After Stopping array, type this command and post it's output:

fdisk -lu /dev/sdp

Treytor · January 21, 2011

Oh, my mistake. I upgraded from 4.6 final, and I remember it doing something immediately after upgrading. I'm sorry but I don't remember what it was, as I really didn't look thoroughly, but I just assumed it was updating something with the array for the new version. Because of this I didn't think to try going back to 4.6 for fear it it making things even worse.

Linux 2.6.32.9-unRAID.

root@Cooper:~# mkdir /x

root@Cooper:~# mount /dev/sdp1 /x

root@Cooper:~# ls /x

Backup/

root@Cooper:~# umount /dev/sdp1 /x

umount: /dev/sdp1: not mounted

umount: /dev/sdp1: not mounted

root@Cooper:~# mount /dev/sdg1 /x

root@Cooper:~# ls /x

Backup/ Movies/ Software/ TV/

root@Cooper:~# umount /dev/sdp1 /x

umount: /dev/sdp1: not mounted

root@Cooper:~# fdisk -lu /dev/sdp

Disk /dev/sdp: 1500.3 GB, 1500301910016 bytes

1 heads, 63 sectors/track, 46512336 cylinders, total 2930277168 sectors

Units = sectors of 1 * 512 = 512 bytes

Disk identifier: 0x00000000

Device Boot Start End Blocks Id System

/dev/sdp1 63 2930277167 1465138552+ 83 Linux

Partition 1 does not end on cylinder boundary.

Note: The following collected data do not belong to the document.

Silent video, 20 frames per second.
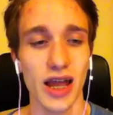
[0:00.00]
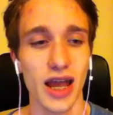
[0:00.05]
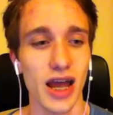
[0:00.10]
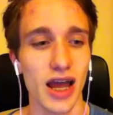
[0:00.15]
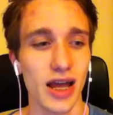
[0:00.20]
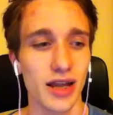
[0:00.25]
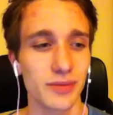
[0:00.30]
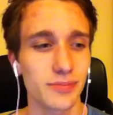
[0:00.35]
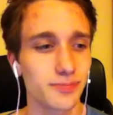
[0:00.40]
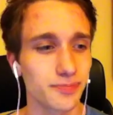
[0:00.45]

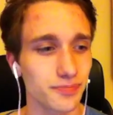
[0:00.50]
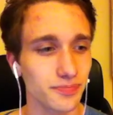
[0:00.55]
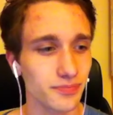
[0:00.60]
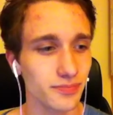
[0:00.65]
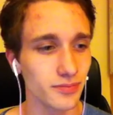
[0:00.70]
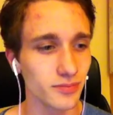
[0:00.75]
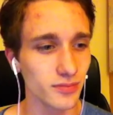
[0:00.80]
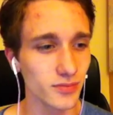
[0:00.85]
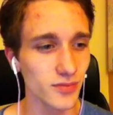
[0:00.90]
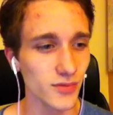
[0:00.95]
And
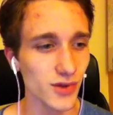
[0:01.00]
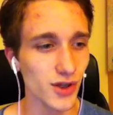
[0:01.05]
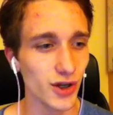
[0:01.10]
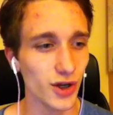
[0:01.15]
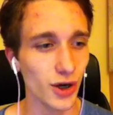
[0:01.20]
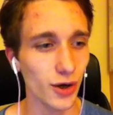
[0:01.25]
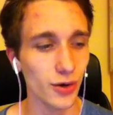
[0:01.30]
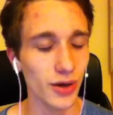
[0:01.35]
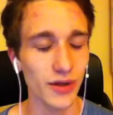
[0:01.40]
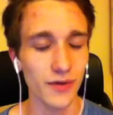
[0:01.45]

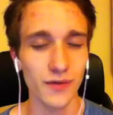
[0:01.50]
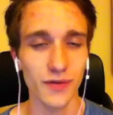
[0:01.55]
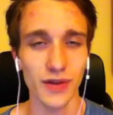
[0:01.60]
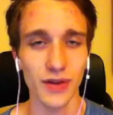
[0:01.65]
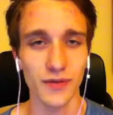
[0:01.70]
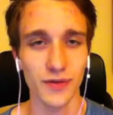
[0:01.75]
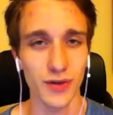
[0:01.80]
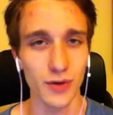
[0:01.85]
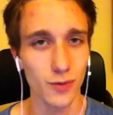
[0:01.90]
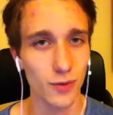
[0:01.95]

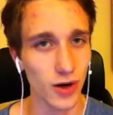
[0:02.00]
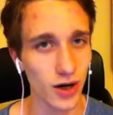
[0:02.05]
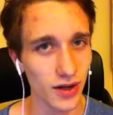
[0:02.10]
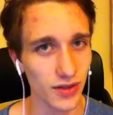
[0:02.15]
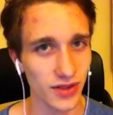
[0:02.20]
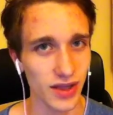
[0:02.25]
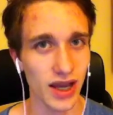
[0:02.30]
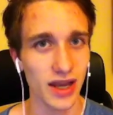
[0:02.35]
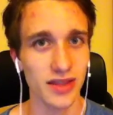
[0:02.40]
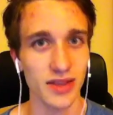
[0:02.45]
if you
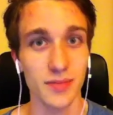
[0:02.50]
want that,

root@Cooper:~# fdisk -lu /dev/sdg

Disk /dev/sdg: 500.1 GB, 500107862016 bytes

1 heads, 63 sectors/track, 15504336 cylinders, total 976773168 sectors

Units = sectors of 1 * 512 = 512 bytes

Disk identifier: 0x00000000

Device Boot Start End Blocks Id System

/dev/sdg1 63 976773167 488386552+ 83 Linux

Partition 1 does not end on cylinder boundary.

Interesting...

Did another memtest as well. Everything looks good.

prostuff1 · January 21, 2011

Did another memtest as well. Everything looks good.

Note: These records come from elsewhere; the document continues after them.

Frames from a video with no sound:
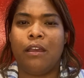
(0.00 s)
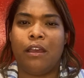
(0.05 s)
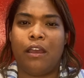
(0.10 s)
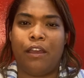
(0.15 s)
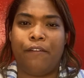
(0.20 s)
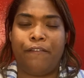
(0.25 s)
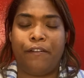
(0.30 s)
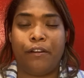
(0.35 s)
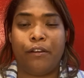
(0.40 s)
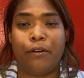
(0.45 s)

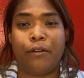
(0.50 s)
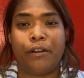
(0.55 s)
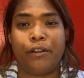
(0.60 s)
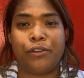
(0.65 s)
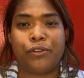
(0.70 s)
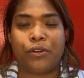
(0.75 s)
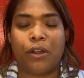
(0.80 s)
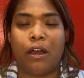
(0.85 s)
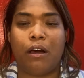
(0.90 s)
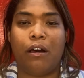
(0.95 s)
If you're going to
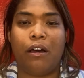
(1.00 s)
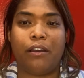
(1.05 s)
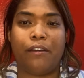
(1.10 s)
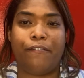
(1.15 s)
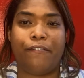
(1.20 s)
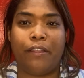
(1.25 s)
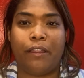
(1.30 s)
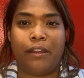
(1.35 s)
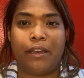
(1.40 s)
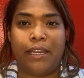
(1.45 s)
trial on a
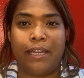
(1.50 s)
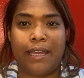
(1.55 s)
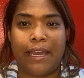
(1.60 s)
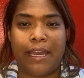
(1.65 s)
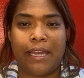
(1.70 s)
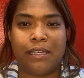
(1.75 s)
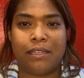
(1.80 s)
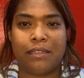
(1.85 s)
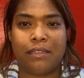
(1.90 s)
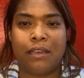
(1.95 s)
felony
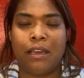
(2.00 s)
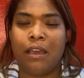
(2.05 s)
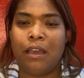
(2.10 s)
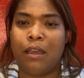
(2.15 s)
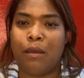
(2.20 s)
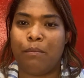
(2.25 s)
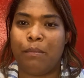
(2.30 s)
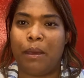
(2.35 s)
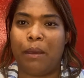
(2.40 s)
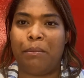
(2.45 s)
case,
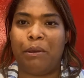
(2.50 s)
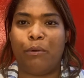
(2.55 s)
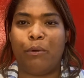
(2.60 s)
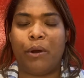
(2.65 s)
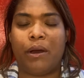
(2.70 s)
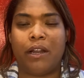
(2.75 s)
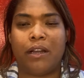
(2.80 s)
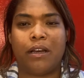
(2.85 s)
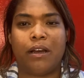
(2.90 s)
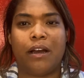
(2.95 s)
maybe you
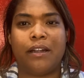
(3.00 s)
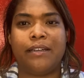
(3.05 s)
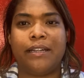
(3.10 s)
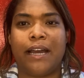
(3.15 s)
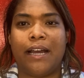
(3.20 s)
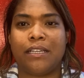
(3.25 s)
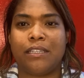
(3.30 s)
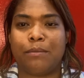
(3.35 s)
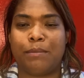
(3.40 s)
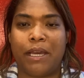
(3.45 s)
want to
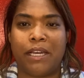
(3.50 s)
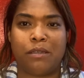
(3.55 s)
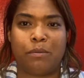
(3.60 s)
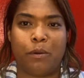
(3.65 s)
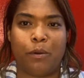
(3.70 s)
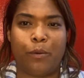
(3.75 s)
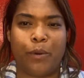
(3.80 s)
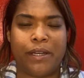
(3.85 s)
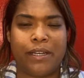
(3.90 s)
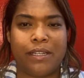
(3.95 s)
contact some
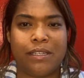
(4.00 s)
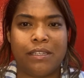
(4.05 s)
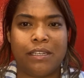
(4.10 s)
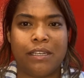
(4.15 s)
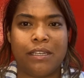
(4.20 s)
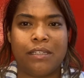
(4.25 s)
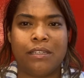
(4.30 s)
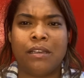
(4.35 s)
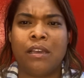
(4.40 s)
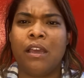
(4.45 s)
expert
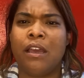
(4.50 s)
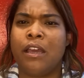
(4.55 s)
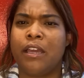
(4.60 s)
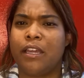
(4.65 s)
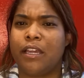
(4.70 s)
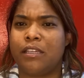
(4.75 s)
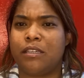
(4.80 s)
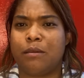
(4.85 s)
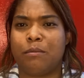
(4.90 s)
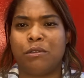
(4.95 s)
witnesses,
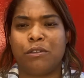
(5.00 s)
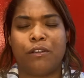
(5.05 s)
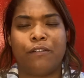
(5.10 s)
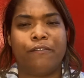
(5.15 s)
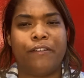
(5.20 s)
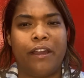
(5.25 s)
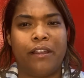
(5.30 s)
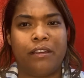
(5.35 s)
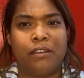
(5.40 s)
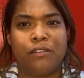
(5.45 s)
get some
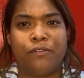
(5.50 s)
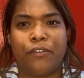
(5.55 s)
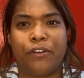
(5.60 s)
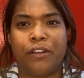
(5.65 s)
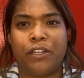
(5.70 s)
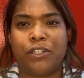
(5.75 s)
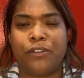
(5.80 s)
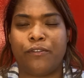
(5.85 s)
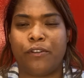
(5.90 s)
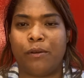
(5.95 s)
surveillance
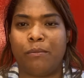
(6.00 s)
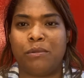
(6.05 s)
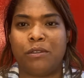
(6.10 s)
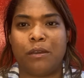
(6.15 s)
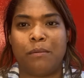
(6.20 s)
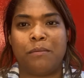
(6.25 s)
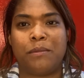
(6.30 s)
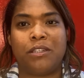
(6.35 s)
footage from some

Memtest will have to be run for longer than an hour. At least run it overnight to make sure everything is good to go. On my customers builds I run Memtest for 24 hours generally (if not longer).

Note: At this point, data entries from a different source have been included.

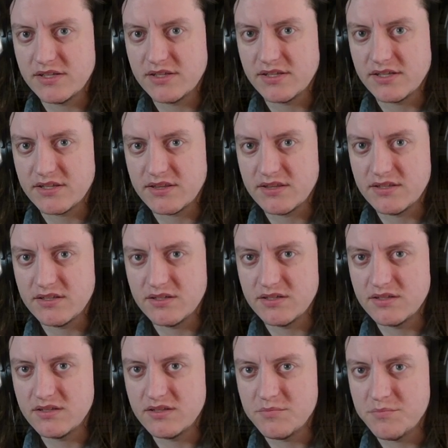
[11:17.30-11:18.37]
not like the
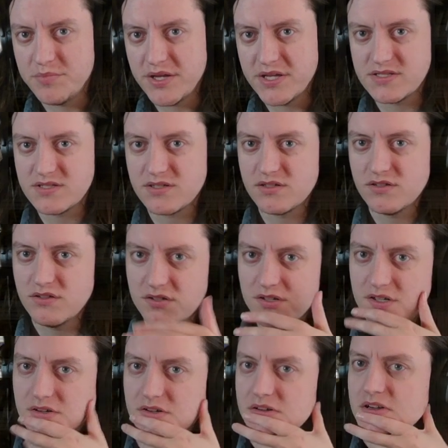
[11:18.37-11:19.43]
best
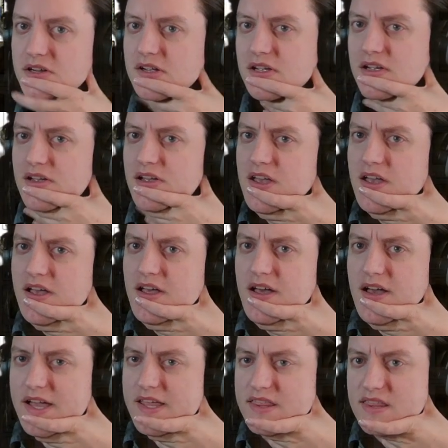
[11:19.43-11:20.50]
card.
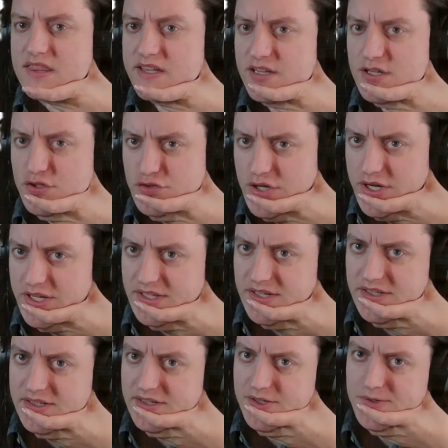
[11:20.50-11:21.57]
I think right
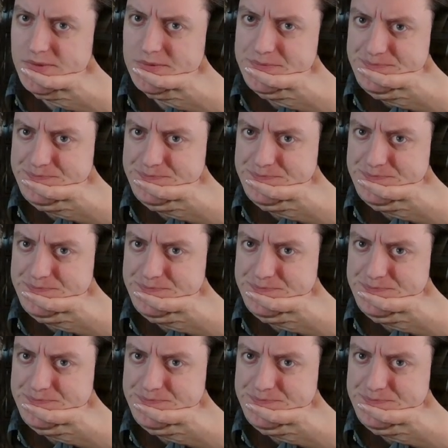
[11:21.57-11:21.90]
now.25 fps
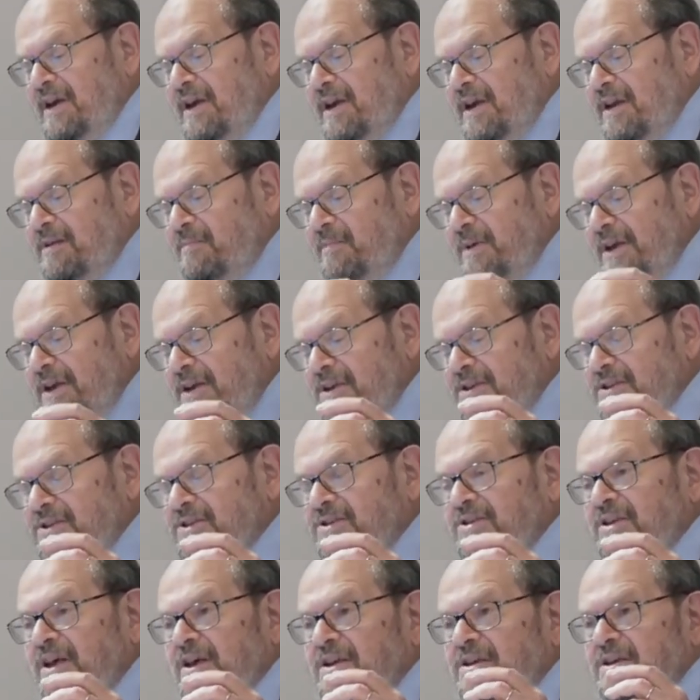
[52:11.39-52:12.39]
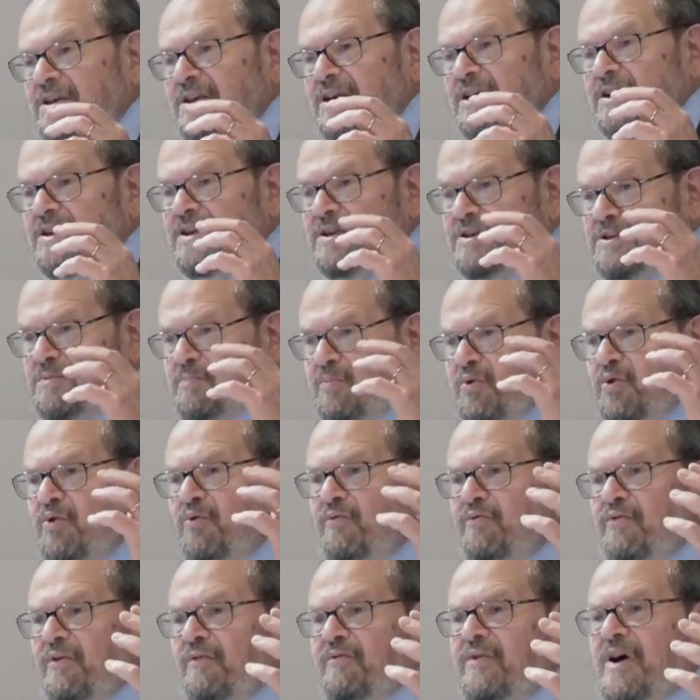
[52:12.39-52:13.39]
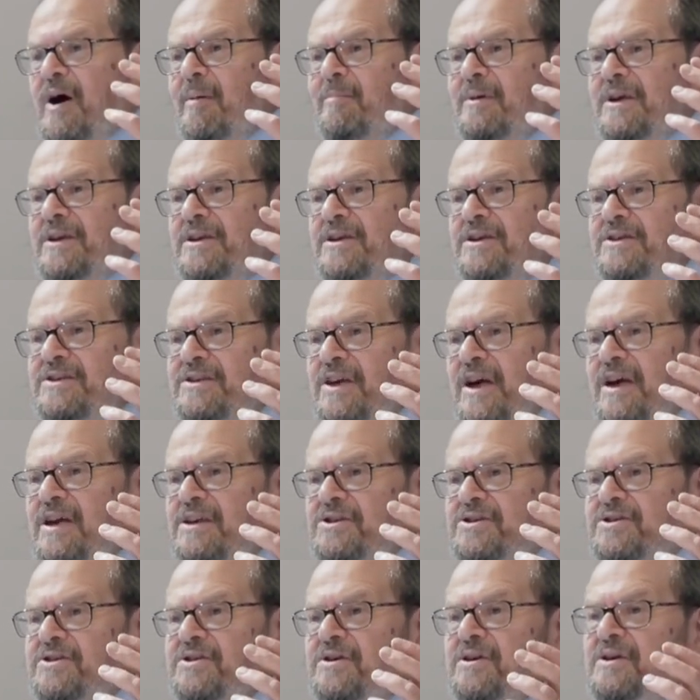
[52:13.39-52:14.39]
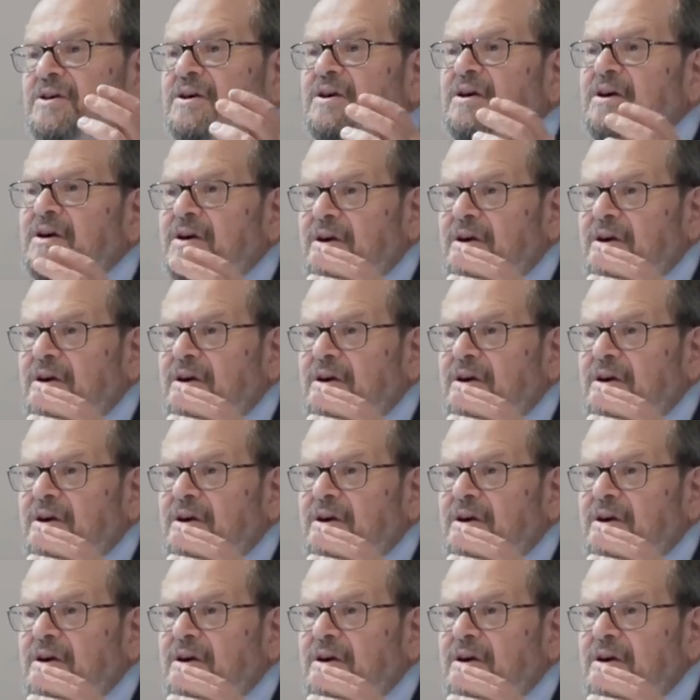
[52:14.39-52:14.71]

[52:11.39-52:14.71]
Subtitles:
it means that it is proof of coming disaster,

Treytor · January 21, 2011

Did another memtest as well. Everything looks good.

Memtest will have to be run for longer than an hour. At least run it overnight to make sure everything is good to go. On my customers builds I run Memtest for 24 hours generally (if not longer).

The first time I ran it on first build (2 days ago), it was run overnight. Everything was fine. Running again right now with 4.10.

Joe L. · January 21, 2011

Looks like the disks can be mounted outside of the array, and the partitions, as reported by fdisk -lu, look quite normal to me.

Perhaps Tom will have the clues he needs to make the next suggestion.

Joe L.

lionelhutz · January 21, 2011

Maybe try physically disconnecting one of the 2 drives and see what happens. If nothing good, then swap which one is disconnected.

I don't see any harm in trying 4.6 again since the upgrade seems to be when the issues started.

Peter

Treytor · January 21, 2011

Even if it may have finished? The problem was there before upgrading, by the way. I know, upgrading probably wasn't a good idea with this issue still at large, but here we are $:-\$

Joe L. · January 21, 2011

Even if it may have finished? The problem was there before upgrading, by the way. I know, upgrading probably wasn't a good idea with this issue still at large, but here we are $:-\$

I would not bother downgrading then... since the issue was there before the upgrade.

limetech · January 21, 2011

I recommend you Stop array, then from console/telnet type this:

initconfig

answer Yes to the 'are you sure' prompt.

Now go back to webGui, click Refresh - all your drives should have a blue dot. Now click Start, all data drives should mount and parity sync start. If this is not the case, don't do anything else, just report back what happens.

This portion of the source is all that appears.